We were made to feel like there was nothing that could be done
Paul and I got married in December 2014. We always knew we wanted a family; it was just a matter of when. Little did we know how difficult this would be for us. It’s such a huge decision to start trying for a baby, and for us this was in the winter of 2015. We first fell pregnant in January 2016. Our journey through recurrent miscarriage began shortly afterwards.
Questions ran through our mind
We lost our first baby in February 2016. I asked myself so many questions. Was there something wrong with me? Was it because I’d travelled on an aeroplane before knowing I was pregnant? Was there something wrong with the baby? Had I spent too much time at work instead of resting? Had I carried something too heavy? Was it because I had an internal scan to try and provide reassurance when I had spotting? Should we have done something differently?
Then came the questions about how to deal with losing our baby. Should we tell people about it? Do we do something to remember our baby by? How do our parents, our baby’s grandparents, feel? Will elderly relatives get to meet our baby? Am I allowed to be this upset? Will people see our baby as a person that we are allowed to grieve? Why can’t the doctors do anything? What if it happens again? How do I best deal with being around friends and family members and their new babies? Have I let people down? Are we still a Mummy and Daddy? How will we be ready to try again?
I fell pregnant again in July 2016. I went to see the GP who confirmed the pregnancy. They were very sympathetic but couldn’t do anything to help ease my anxiety. We lost our second baby soon after. All the same questions went around my head again and again. We needed time to heal before trying again.
More heartbreak
Our third baby would have been due in early December 2017 but, instead, we had our third and most painful loss in May 2017. We had already had a private early scan where we saw a heartbeat but a week later, I began to bleed lightly. It took 4 days for the hospital to book me in for a scan. We saw our little baby and its heartbeat, but we were also told about an area of bleeding and advised to go day by day and hope for the best.
Almost 2 weeks passed, and I woke with heavier bleeding. I rang the hospital and with it being a Friday I was told to wait until Monday and insensitively reminded that an appointment and scan at the early pregnancy unit will not change the outcome if I was having a miscarriage. We lost our baby over the weekend and attended the hospital on the Sunday and Monday. We still talk about ‘the room’, the room we sat in many times, the room just next door to where other parents sit excitedly sharing scan photos, wondering if there could be more appropriate, more sensitive arrangements.
I felt devastated as I was handed a form asking permission to cremate our baby. I couldn’t believe there wasn’t any support in place to help us to recognise and remember our baby.
With this loss came the added trauma of the hospital misplacing our baby who was insensitively referred to as ‘tissue’. They also misplaced my blood samples and were therefore unable to carry out the limited local tests available to us. I was offered bereavement counselling with a midwife at our local hospital, but this wasn’t what I needed, I needed answers.
Accessing support
After our third miscarriage, I almost felt relief. I’d now lost 3 babies, the ‘magic number’. We eventually got an appointment through to see a specialist at the recurrent miscarriage clinic.
We left our appointment feeling disappointed and frustrated. It all felt rushed, like miscarriage is just one of those things, like nothing could be done, like we just needed to keep trying.
We still had no answers. It was through my many hours of searching the internet that I discovered Tommy’s.
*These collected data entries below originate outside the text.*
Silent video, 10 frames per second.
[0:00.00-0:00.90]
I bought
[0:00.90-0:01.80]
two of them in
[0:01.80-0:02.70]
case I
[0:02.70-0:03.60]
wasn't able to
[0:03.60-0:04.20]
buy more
I booked an appointment with my GP and took all the clinic referral information from the Tommy’s website with me. They hadn’t heard of Tommy’s National Centre for Miscarriage Research but made the referral for us.
Tommy’s gave us hope
Our first appointment at the Tommy’s National Centre for Miscarriage Research at Birmingham Women’s Hospital was booked in for July 2016. The long drive down the M6 is bad at the best of times, but it was so worth it.
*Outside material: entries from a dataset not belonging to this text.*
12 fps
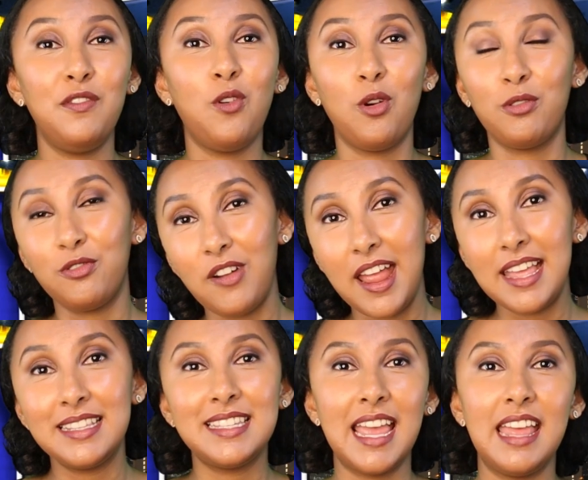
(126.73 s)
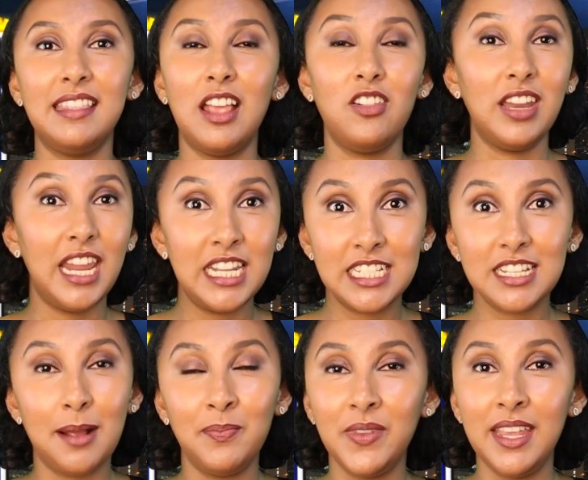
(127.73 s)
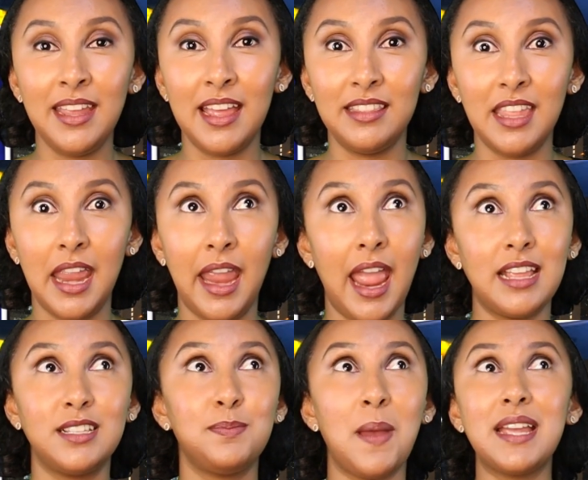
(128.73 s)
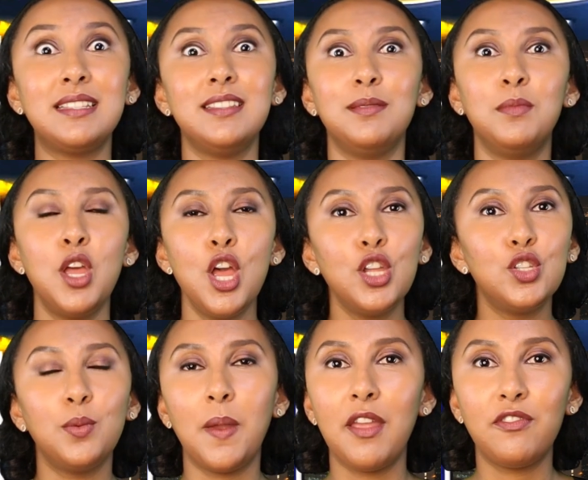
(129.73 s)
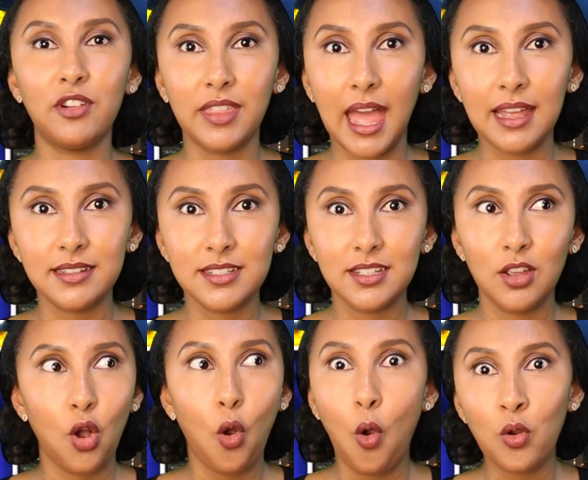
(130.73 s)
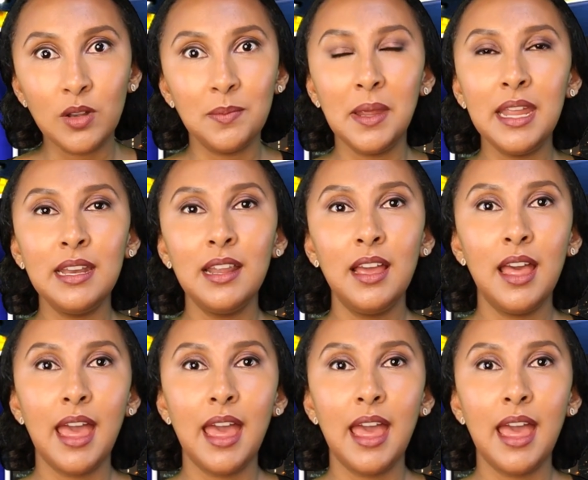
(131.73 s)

four friends and they'll eat something and they expect him to pay for that whole meal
We were met with a very warm welcome, the Tommy’s clinic staff demonstrated such kindness and knew exactly what to say. They seemed to understand how we felt and didn’t diminish what we’d been through. Over the next 2 months, I had several blood tests including diagnostic tests for lupus, antibodies, thyroid functions and Rubella. I was also offered a 3D ultrasound scan. These specialist tests and procedures were not offered to me at my local hospital.
I found out that I had a septate womb, a small wall of muscle was splitting the space in my uterus in 2. I learnt that significantly increased my risk of first trimester loss. In December 2017, I had surgery with Professor Clark who removed a septum in my uterus.
Tommy’s offered us early reassurance scans in our next pregnancy and gave me a prescription for progesterone. They gave us hope for the first time in a very long time.
In fact, Tommy’s gave us much more than hope: they gave us our rainbow baby. In January 2019 Alice Ivy entered the world. We will always remember our babies we weren’t able to meet and every year as a family we hope to hold an event to raise awareness and funds for Tommy’s as a thank you and to help give other families hope.
I support the Tommy’s Big Give Campaign because the care we accessed through the Tommy’s National Centre of Miscarriage Research should be available to all women across the country. Miscarriage care needs to improve for everyone, no matter where they live or what they’ve been through.